I walk.  Hours upon hours of walking. I've gotten lost so many times that I just don't care anymore.  The streets on the map all blend together in an impossible maze leaving me frustrated and lost. The rain is on and off, my shoes are soaked along with my socks that have now turned into saturated sponges.  My feet ache from the cobblestone and miles of trecking through the city to try to see at least one procession.  It's around 10:30pm and I find myself at a church in an area void of life in what seems to be no longer Seville.  I sit in the corner, put down my umbrella and soak in the rain reflecting on my day: 2 missed trains, 1 full train, rain, no processions, lost, hungry, alone, soaked, limping from pain.  The rain falls harder and harder and as a cruel fate blasts down on the earth flooding it.  I take cover under the church but I still get wet from it bouncing off of the street.  I sit there and stare into the darkness.

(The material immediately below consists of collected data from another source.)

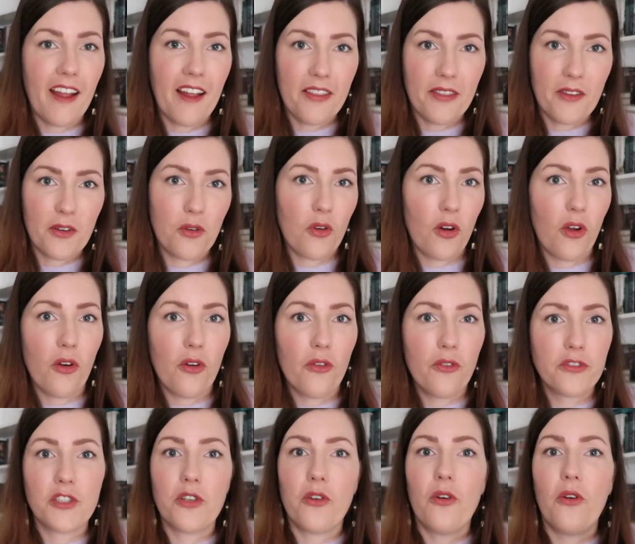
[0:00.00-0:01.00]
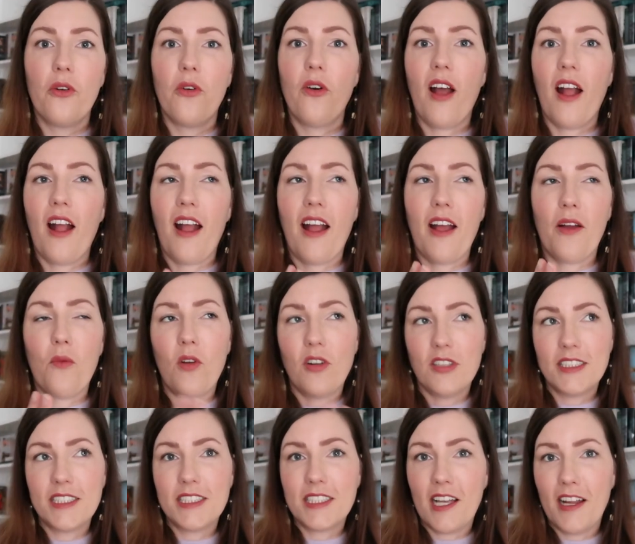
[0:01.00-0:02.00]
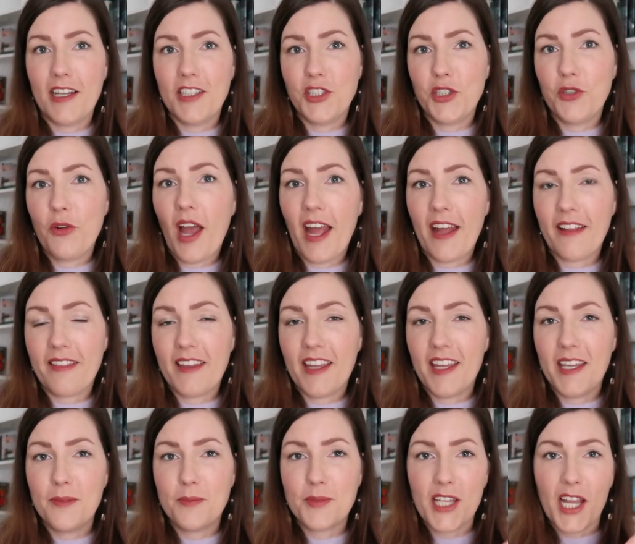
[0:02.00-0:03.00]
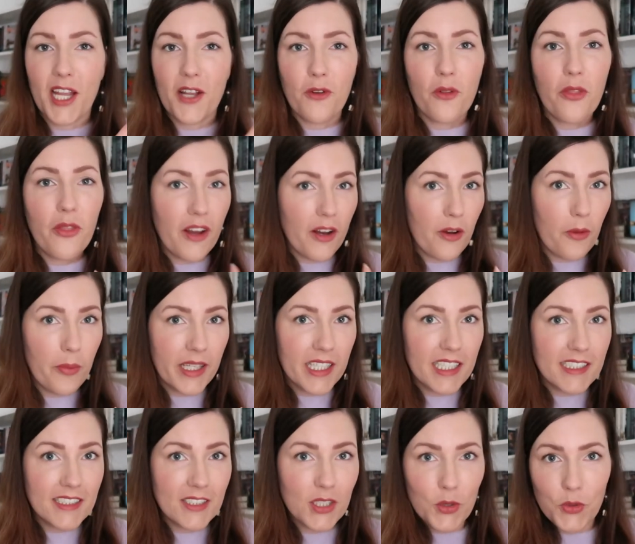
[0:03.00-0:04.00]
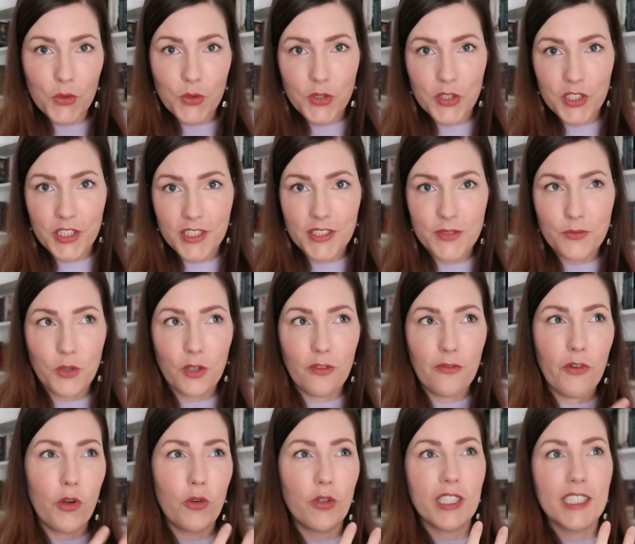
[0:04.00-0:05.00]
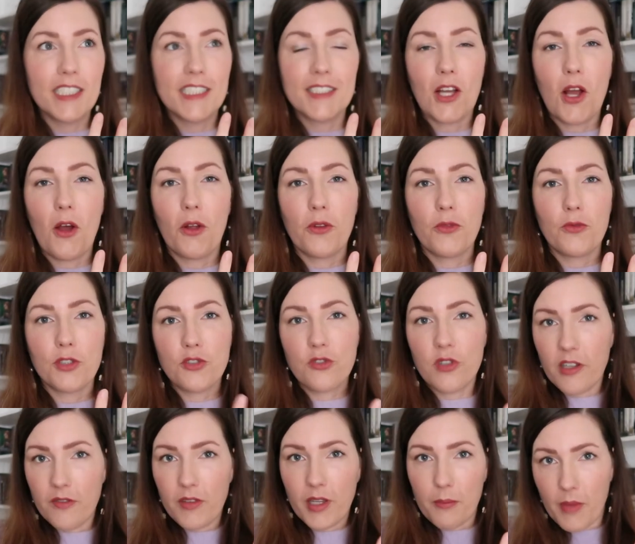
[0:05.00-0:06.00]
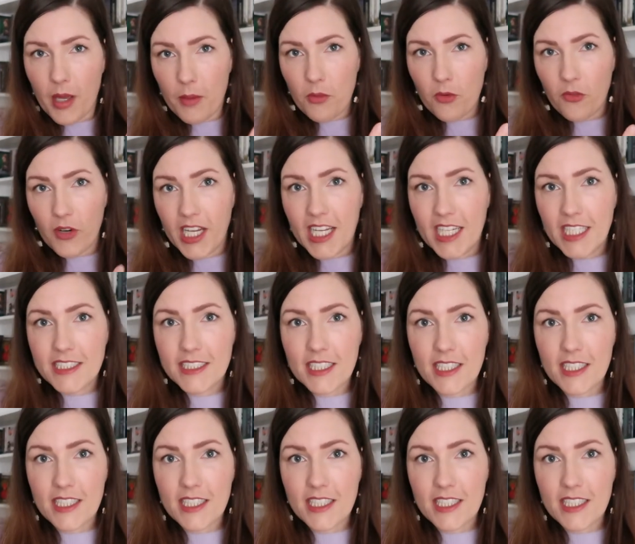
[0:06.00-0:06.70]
at the Grove. So at one side you had the psychotherapist who just were focused on retrieving memories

The rain calms down and I leave my spot on the church and I decide to continue on my journey to wherever I was going.  My map is useless and I have no idea where I am in the city. Right.  Right must be the right way.  I walk down a lit narrow street alone with only the sound of my wet shoes scuffing against the cobblestone.  A hooded man appears in the distance, a nazareno.  Soon I see more and more until I find a whole plaza full of them.  Half have their hoods on, the other carry them in their arms.  Families kiss them as they walk under a big banner into the back of a church.  I continue.  The sky clears up and the rain stops.  I see a huge crowd.  Could it be? A procession?  I look up into the night sky and see that some clouds have dissapeared.  The church itself had a picture of the Virgen on it...of Esperanza...Could this be?! I continue and pass a bar; la Macarena.  I don't know how it happened but I ended up at THE most iconic and famous procession of all of Holy Week of Seville: La Madrugada with la Macarena.  I find a spot amongst the crowd right in front of the church.  It's beautiful!  There is a huge black iron gate that guards the illumated chruch.  People stand around waiting in anticipation, praying the rain doesn't return.

The kids in front of me all have one ear phone in, carefully listening to information regarding the processions.  They joke and laugh and talk about Holy Week and describe what everything means and fight over what the number of feathers on a Roman soldier's hat signifies.  I look at my watch, 23:00.  there is still an hour left yet the street is packed behind me.  Hundreds and hundreds of people are behind me.  The French couple next to me talk about the Roman soldier changing in the window, the lady behind me is blowing at the clouds to make them dissapear.  She popped them by accident and a canopy of umbrellas sprung up covering the crowd.  Seconds later it stops: "Que no llueve! No está lloviendo" (a call from the kid next to me to put away the umbrellas).  And with that the umbrellas dissapear.  I hear drums in the distance along with trumpets and cornets.  Behind me through the sea of people marches Roman soldiers with huge white feathers in their helmets.  They march up to the gate, pass through, and cheers spring out from the crowd and break the tense air. "Seguro que sale" says a man next to me, sure that the Macarena with go on route.  We wait some more, and more and more.

Canopy of umbrellas.  The rain pounds on the plasticky material above our heads.  I look back at a lady with tears in her eyes.  Could I have hit her with my umbrella? No.  I don't think so.  "No está lloviendo" shouts the kid next to me again as the rain still pounds from above.  The crowd burst out laughing.  Sure enough it stops again and the umbrellas get put away.  11:50pm comes around and the guy next me says the another procession El Silencio "no sale" or will not march.  Everyone in our are looks at him intently as he listens to his ear bud.  "El Silencio y el Gran Poder" The crowd gets antsy.  10 mintues pass as the Roman soldiers still stand at the door.  5 minutes....

Claps.  "La Macarena no sale" says the man listening to his ear bud to my left informing everyone that there will be no procession.  Everone claps in dispair.  I hear a sob and think someone is joking but then see the girl huddled against the guard rail with another girl rubbing her back to comfort her.  I look back at the girl with the tear in her eye who now has tears streaming down her face.  A man to my right tried to hide his red eyes and wipe away his tears as he sobbed quietly next to me.  Cries peak out through the crowd, surrounding me "ABRE LA PUERTA!" (Open the door shouts a lady far away in a tearful shout) Several women shout this until the door opens revealing the beatuiful lit up image of la Macarena.  "GUAPA! GUAPA!" the crowd shouts in unisen. "GUAPA!!!!" hundreds of people shouting how beautiful she is through their sobs.  The prosession breaks up and the officials walk back through the gate: men and boys crying.  The crowd disperses behind me.  A man has fainting and another one catches him.  I stare at his frozen face and blank eyes as they stare into the darkness.  I stare at the watering eyes of everyone around me.  I listen to the cries and yells of mourning women and my hair stands on end as everyone mourns the Madrugada que no sale.